→ **Problem description**:
How many lines of these entries include the string "with"? State the number alone.

···

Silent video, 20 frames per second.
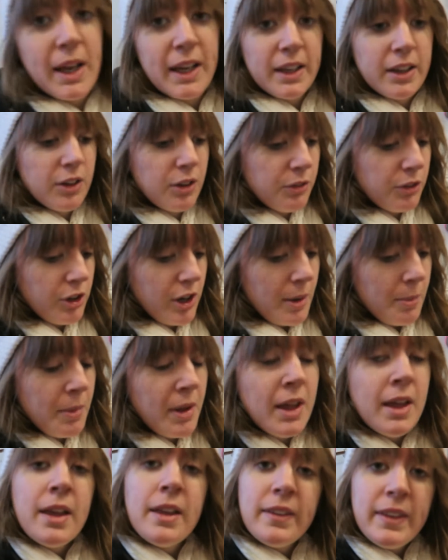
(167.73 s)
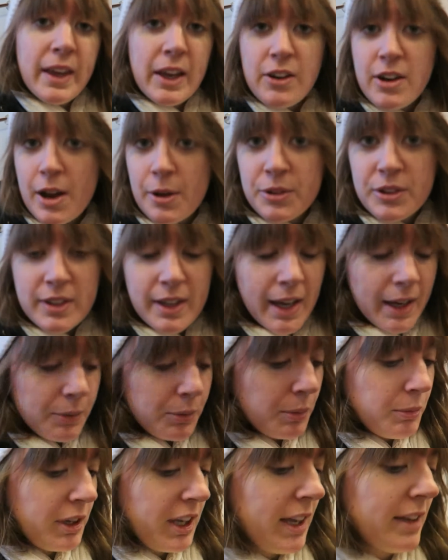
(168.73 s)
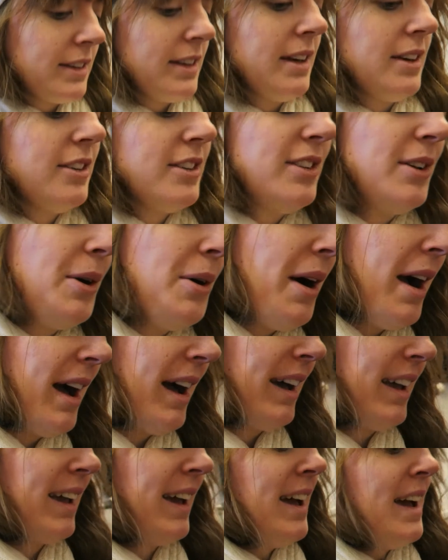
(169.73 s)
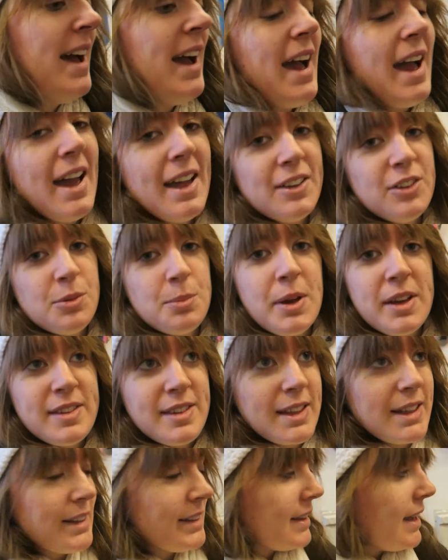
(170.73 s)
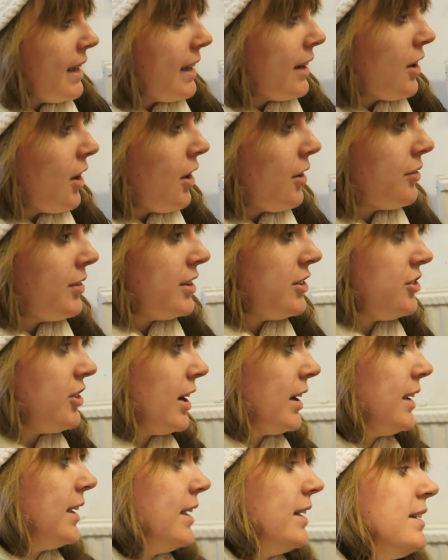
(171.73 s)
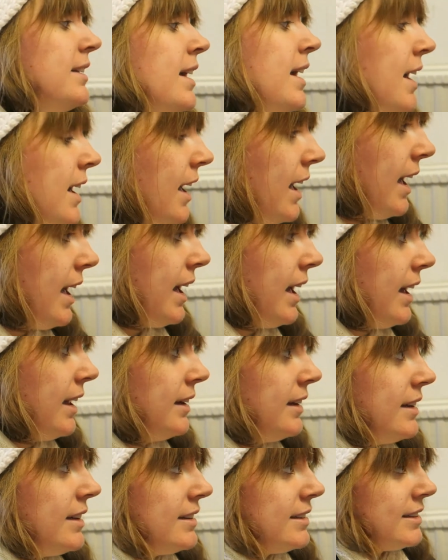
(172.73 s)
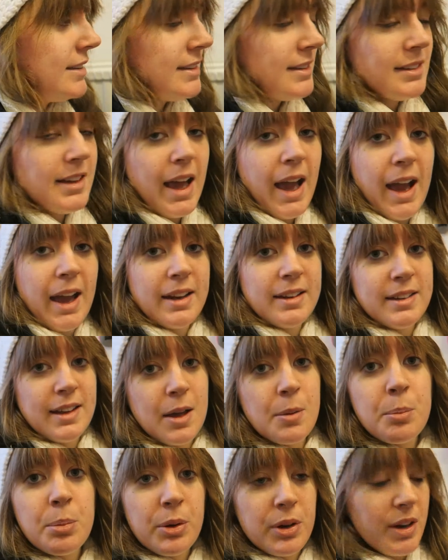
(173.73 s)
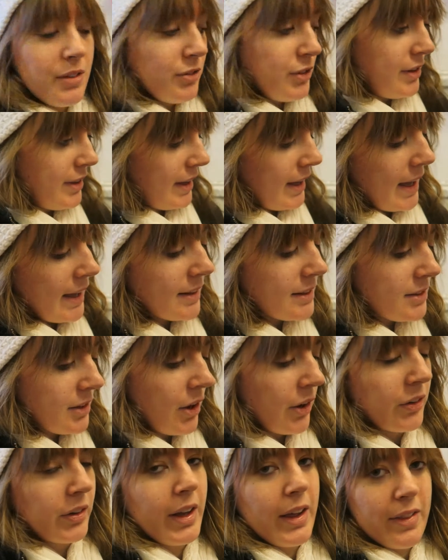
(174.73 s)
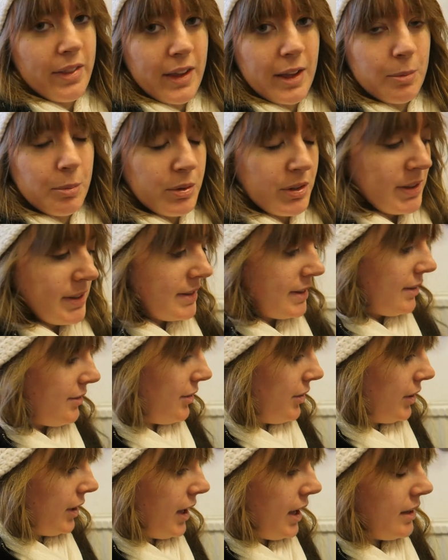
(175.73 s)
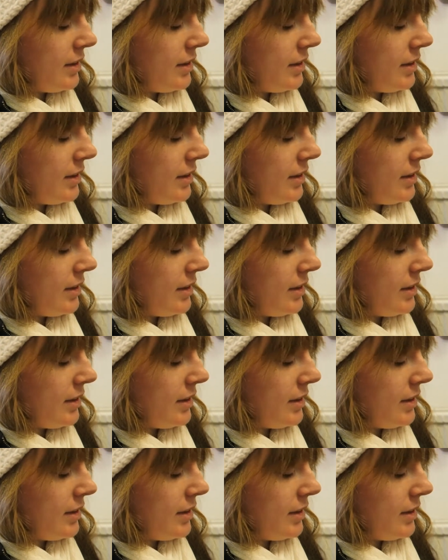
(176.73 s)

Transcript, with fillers: blanket over him. They are outside when we get here, so I had to basically take off his jacket and his hat and put everything else on and then put the stuff on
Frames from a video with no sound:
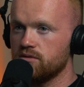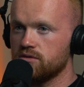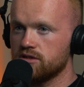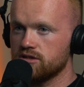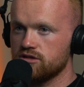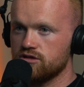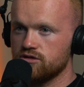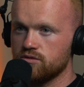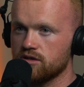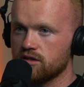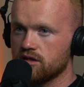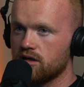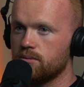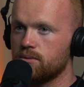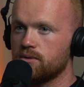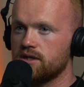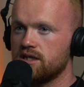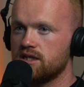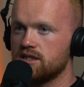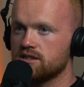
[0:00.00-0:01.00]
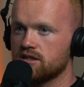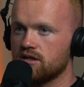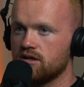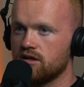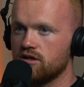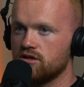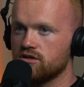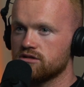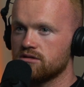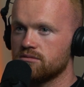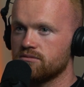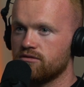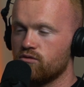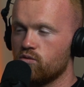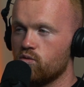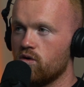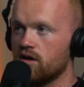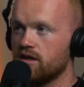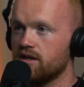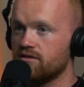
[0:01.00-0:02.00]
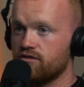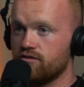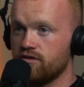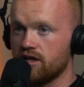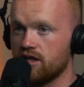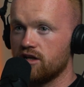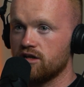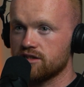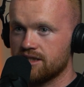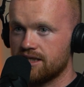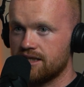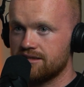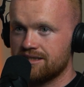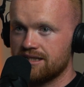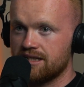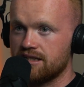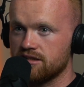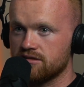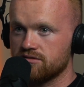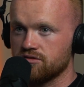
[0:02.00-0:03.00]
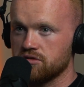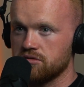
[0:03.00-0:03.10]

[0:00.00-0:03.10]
wanted to do one a couple of years ago and looked at them. For one, it's fucking hard to get tickets for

···

→ **Result for this task**:
2